* Information provided:
────────────────

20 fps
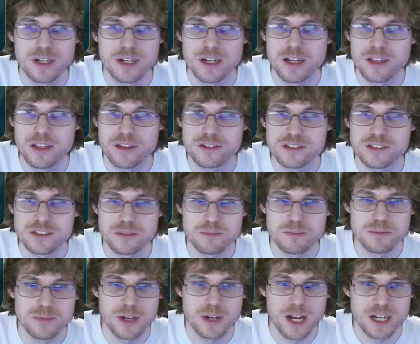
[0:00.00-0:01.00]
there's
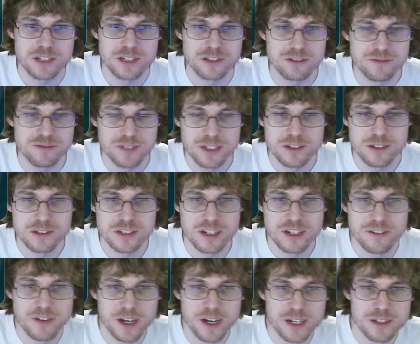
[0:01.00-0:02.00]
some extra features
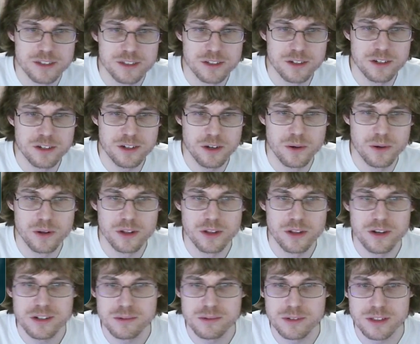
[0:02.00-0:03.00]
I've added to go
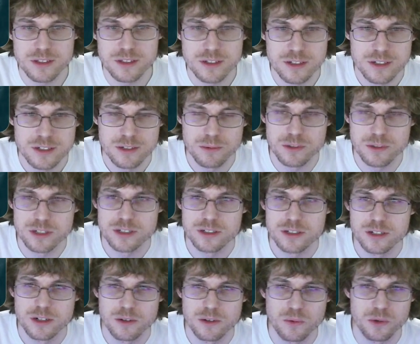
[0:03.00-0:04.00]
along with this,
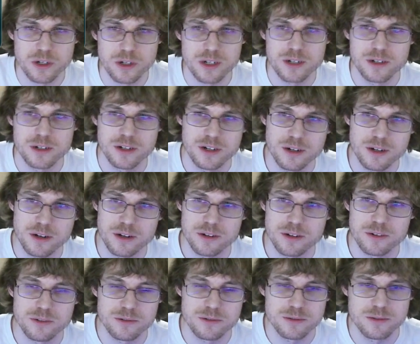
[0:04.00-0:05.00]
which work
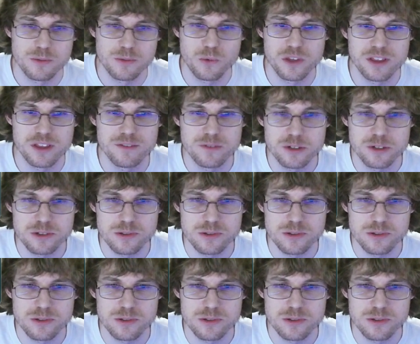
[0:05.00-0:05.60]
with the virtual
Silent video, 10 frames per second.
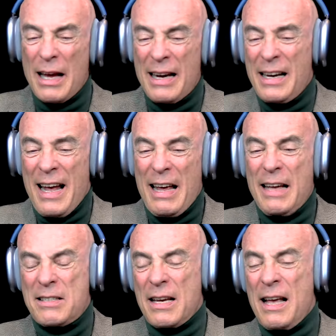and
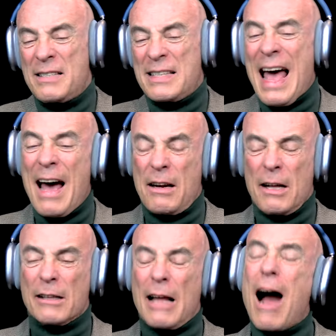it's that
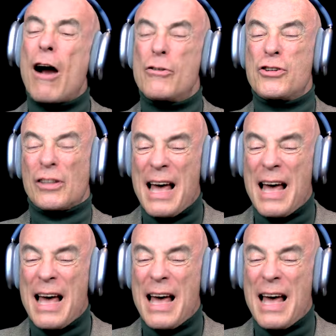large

────────────────

* Try it:
In the listing above, retype exactly, and only, the lines from the one containing "[0:04.00-0:05.00]" through the last line, both included. Omit the pictures.

* Result of this exercise:
[0:04.00-0:05.00]
which work
[0:05.00-0:05.60]
with the virtual
Silent video, 10 frames per second.
and
it's that
large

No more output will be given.